Да, не надо. Потому что какое-то наитие свыше и природное милосердие заставили его прикусить язык, и доктор Джордж в итоге поступил как нельзя лучше. Сперва он, до конца не разобравшись, дал дельный совет, а потом вовремя промолчал. А терапевтический эффект оказался отличным. Кто из них верит в татуировку – он, она или они оба – совершенно не важно. Если стать чистым холстом, готовым принять новую живопись, важно для Эммы Флит, то доктор сделал благое дело, предложив смыть Шедевр. А если это ее супруг стал искать другую женщину, чтобы покрыть воображаемой татуировкой, то рецепт опять-таки сработал: жена вновь стала для него девственно-чистой и желанной.

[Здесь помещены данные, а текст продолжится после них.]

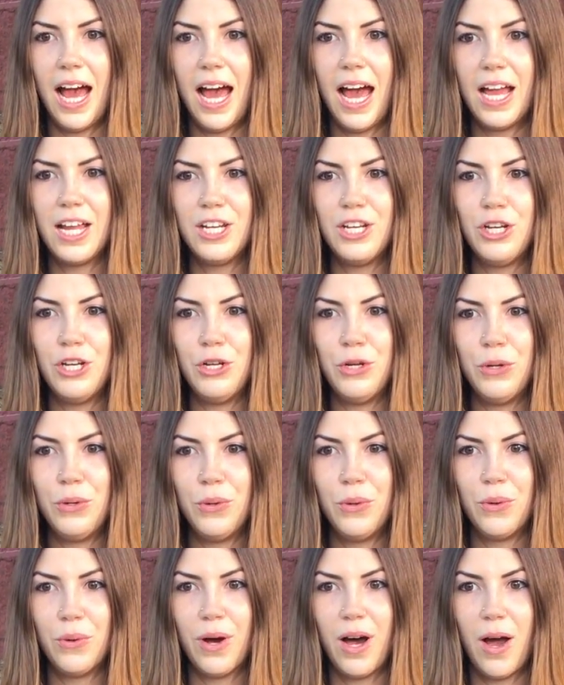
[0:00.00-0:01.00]
I
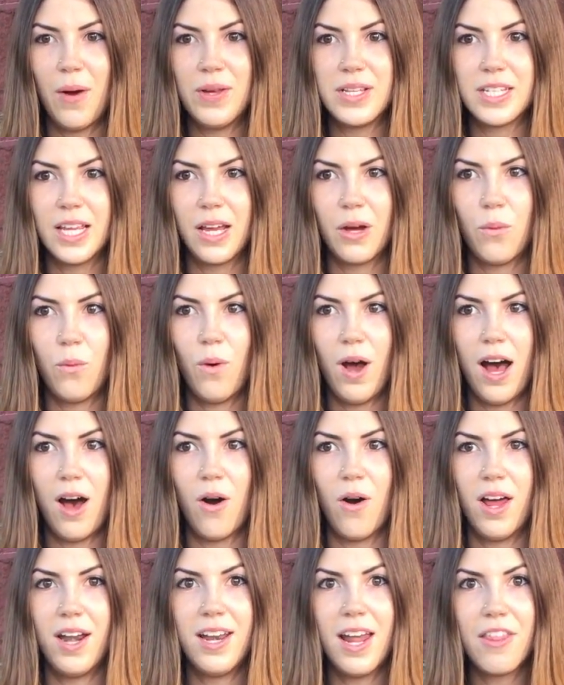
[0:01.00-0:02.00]
knew I was like,
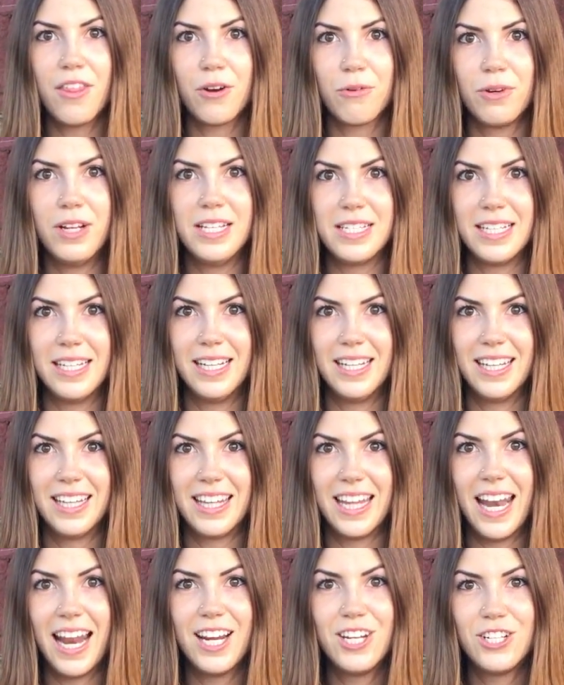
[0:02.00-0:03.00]
wow, another reason
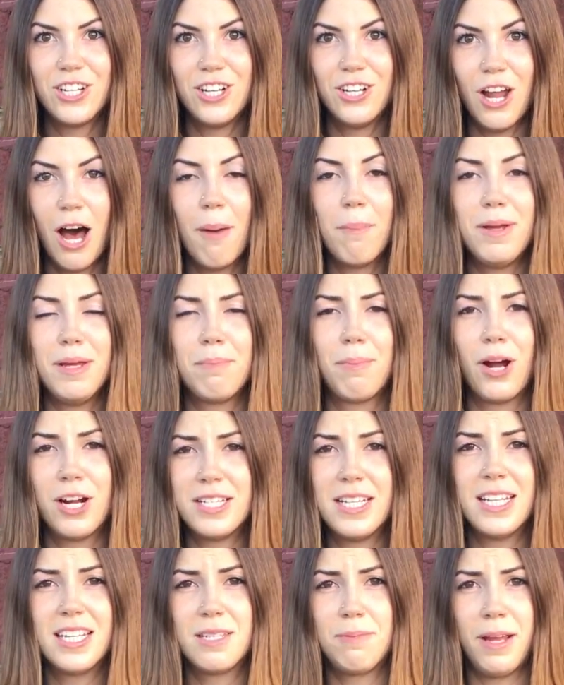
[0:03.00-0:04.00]
that I should not be
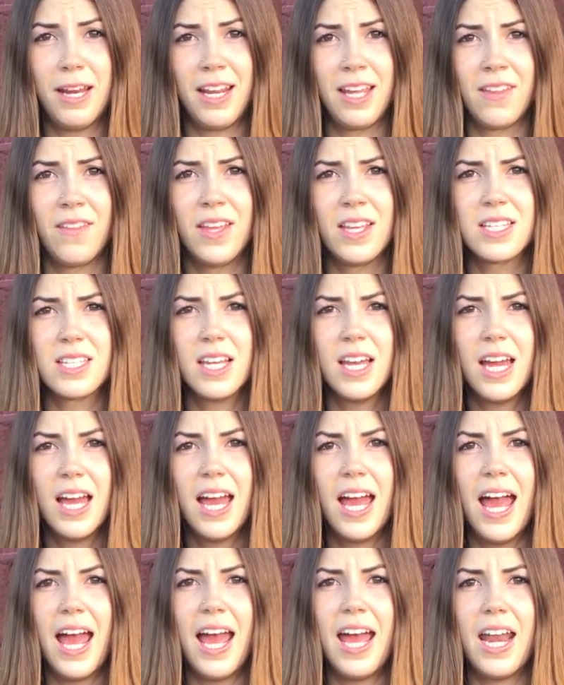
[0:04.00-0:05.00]
participating in this.
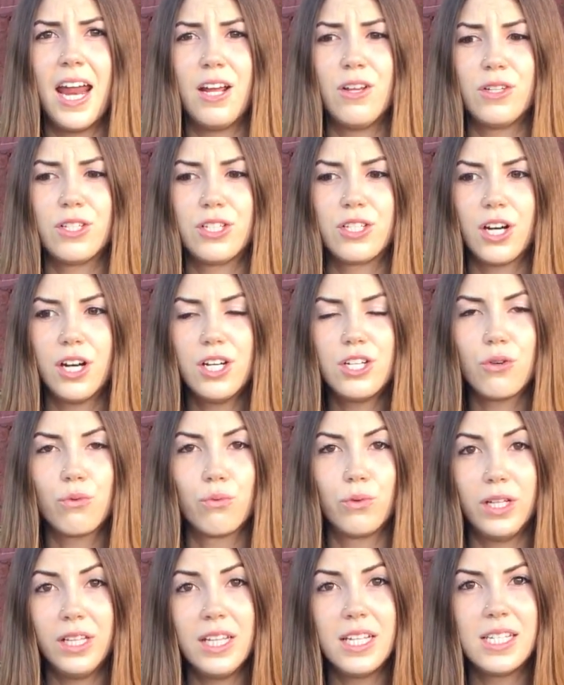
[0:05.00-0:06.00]
And I started to
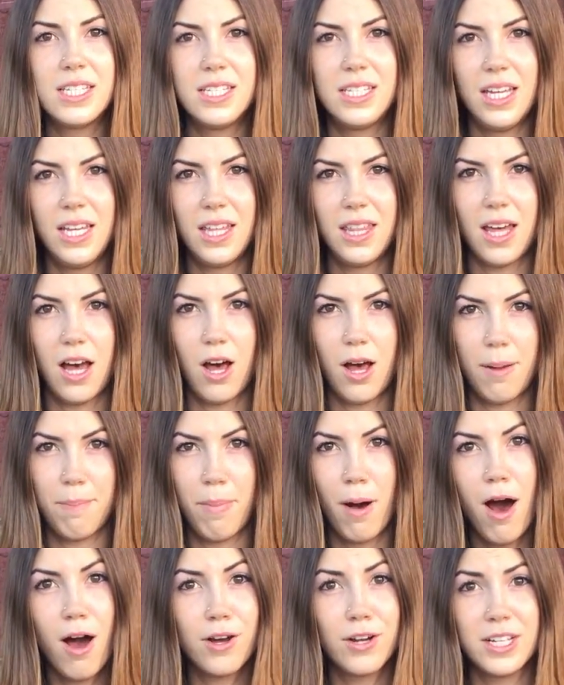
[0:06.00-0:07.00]
really see the
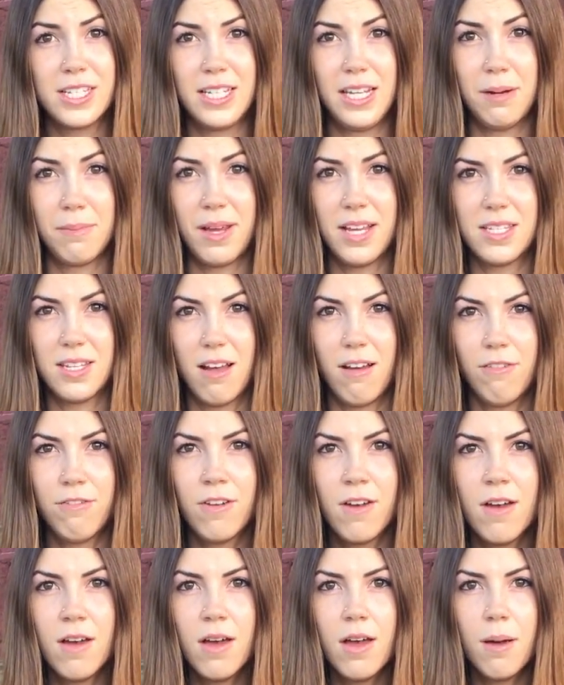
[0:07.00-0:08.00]
hypocrisy in myself
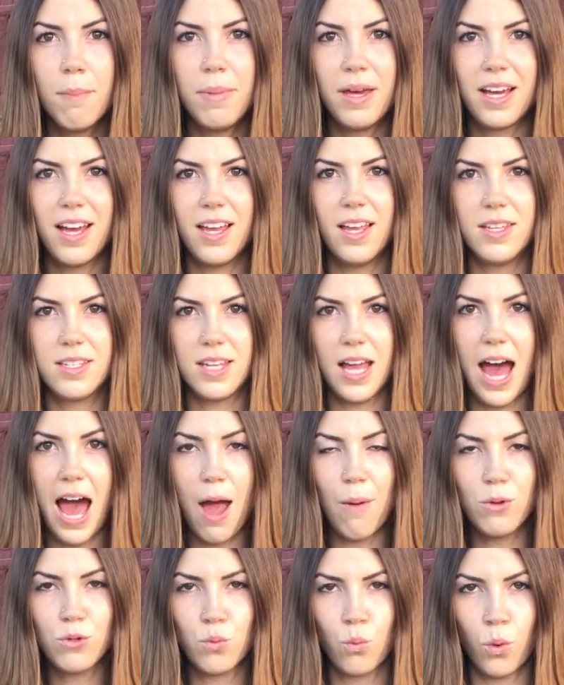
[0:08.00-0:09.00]
because
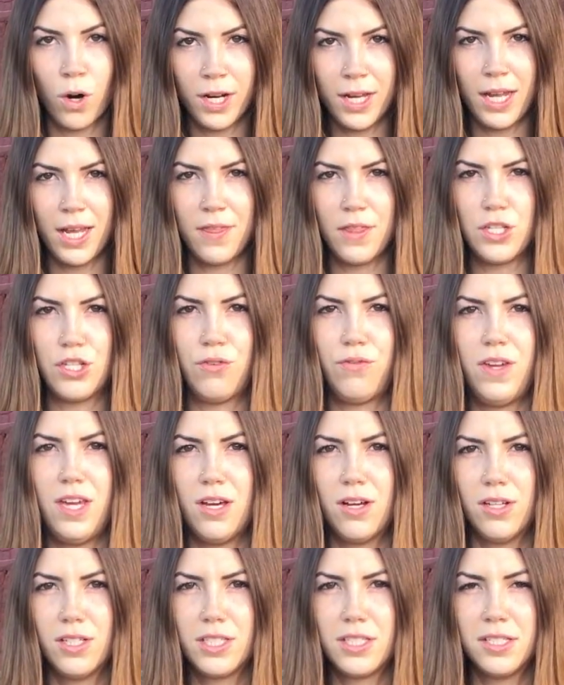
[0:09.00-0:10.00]
I was working in this
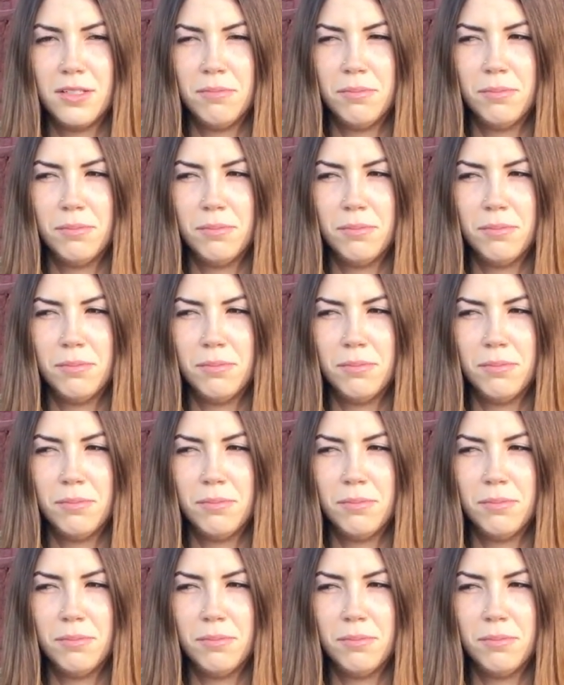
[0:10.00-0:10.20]
field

– Спасибо, доктор! Спасибо! Огромнейшее спасибо!
– Не надо меня благодарить, – сказал доктор. – Я ничего особенного не совершил.
Он едва не сказал, что все это было шуткой, забавным кульбитом. И он только чудом благополучно приземлился на ноги!
– Всего доброго! Всего наилучшего! Лифт унес вниз гигантскую женщину и крошечного мужчинку.
– Всего доброго, доктор, и спасибо, спасибо! – еще какое-то время доносилось из шахты лифта.
Доктор Джордж рассеянно огляделся и на ватных ногах вернулся в свой кабинет. Закрыв за собой дверь, бессильно прислонился к стене.
– Врач, излечись сам…
Он шагнул вперед. Чувство реальности не возвращалось. Надо бы прилечь, хотя бы на минуту-другую.
Но куда?
На кушетку, разумеется. На нее, родную.
Кое-кто живет как Лазарь
Some Live Like Lazarus 1960 год Переводчик: В. ЗадорожныйВы не поверите, если я скажу, что этого убийства я ждала шестьдесят лет – надеясь на него, как только способна надеяться женщина. Я и пальцем не пошевелила, дабы предотвратить это убийство, когда его неизбежность стала очевидна. Анна Мария, сказала я себе, даже если ты будешь постоянно начеку, ты не сумеешь помешать тому, что должно свершиться. Но когда убийство наконец происходит после десяти тысяч дней напрасного ожидания, оно кажется не столько сюрпризом, сколько истинным чудом.
– Держи крепче! Ты меня уронишь!
Это голос миссис Харрисон.
Ни разу за полсотни лет мне не довелось слышать, чтобы она сказала что-нибудь шепотом или хотя бы нормально. Только крик, визг, громогласные приказы и шумные угрозы.
Да, всегда на пределе громкости.
– Успокойся, мамочка. Вот хорошо, мамочка. Ни разу за эти долгие годы мне не довелось слышать, чтобы его голос поднялся на тон выше раболепного журчания, или возвысился до громкого протеста. Ни единожды он не взорвался ругательствами, пусть бы и визгливыми!
Нет. Вечное, исполненное любви монотонное мурлыканье.
Этим утром, которое ничем не отличалось от множества утр в прежние годы, они подкатили в своем бесконечном черном роскошном лимузине, сущем катафалке, к отелю «Грин Бей», где неизменно проводили каждое лето. И вот он уже суетливо протягивает руку, чтобы помочь этому манекену, этому посыпанному пудрой и тальком ветхому мешку с костями, который только в дурном сне и в шутку можно величать «мамочкой».